TASK REQUIREMENTS: Where the lines below hold images, skip those and copy every word exactly.
__________
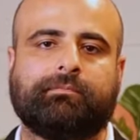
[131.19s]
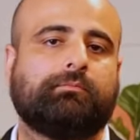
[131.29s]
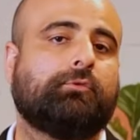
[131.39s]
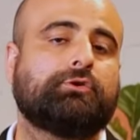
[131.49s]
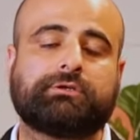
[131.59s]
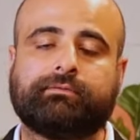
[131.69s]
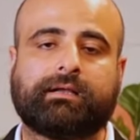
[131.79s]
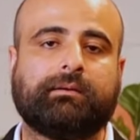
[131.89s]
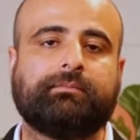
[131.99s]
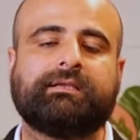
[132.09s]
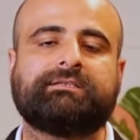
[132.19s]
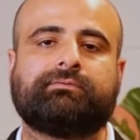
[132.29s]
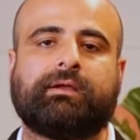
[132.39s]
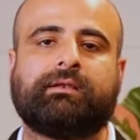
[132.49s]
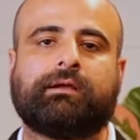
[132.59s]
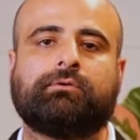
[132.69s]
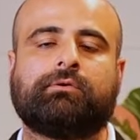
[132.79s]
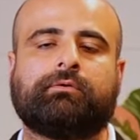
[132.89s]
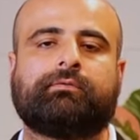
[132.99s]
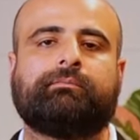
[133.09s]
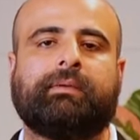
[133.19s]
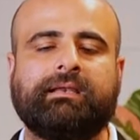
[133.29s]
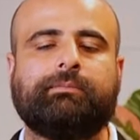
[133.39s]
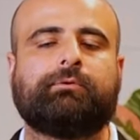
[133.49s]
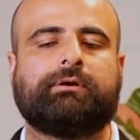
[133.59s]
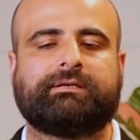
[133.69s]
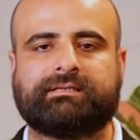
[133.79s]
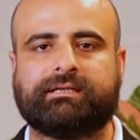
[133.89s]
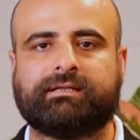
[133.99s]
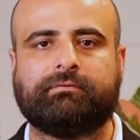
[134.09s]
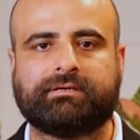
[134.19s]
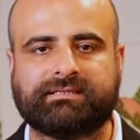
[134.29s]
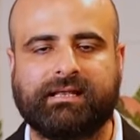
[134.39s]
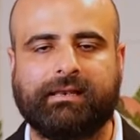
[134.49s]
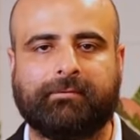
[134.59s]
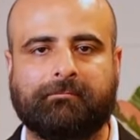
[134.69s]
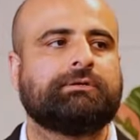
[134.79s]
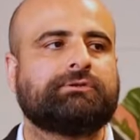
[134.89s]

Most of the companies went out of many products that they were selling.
__________
REPLY TO THE EXERCISE:
[131.19s]
[131.29s]
[131.39s]
[131.49s]
[131.59s]
[131.69s]
[131.79s]
[131.89s]
[131.99s]
[132.09s]
[132.19s]
[132.29s]
[132.39s]
[132.49s]
[132.59s]
[132.69s]
[132.79s]
[132.89s]
[132.99s]
[133.09s]
[133.19s]
[133.29s]
[133.39s]
[133.49s]
[133.59s]
[133.69s]
[133.79s]
[133.89s]
[133.99s]
[134.09s]
[134.19s]
[134.29s]
[134.39s]
[134.49s]
[134.59s]
[134.69s]
[134.79s]
[134.89s]

Most of the companies went out of many products that they were selling.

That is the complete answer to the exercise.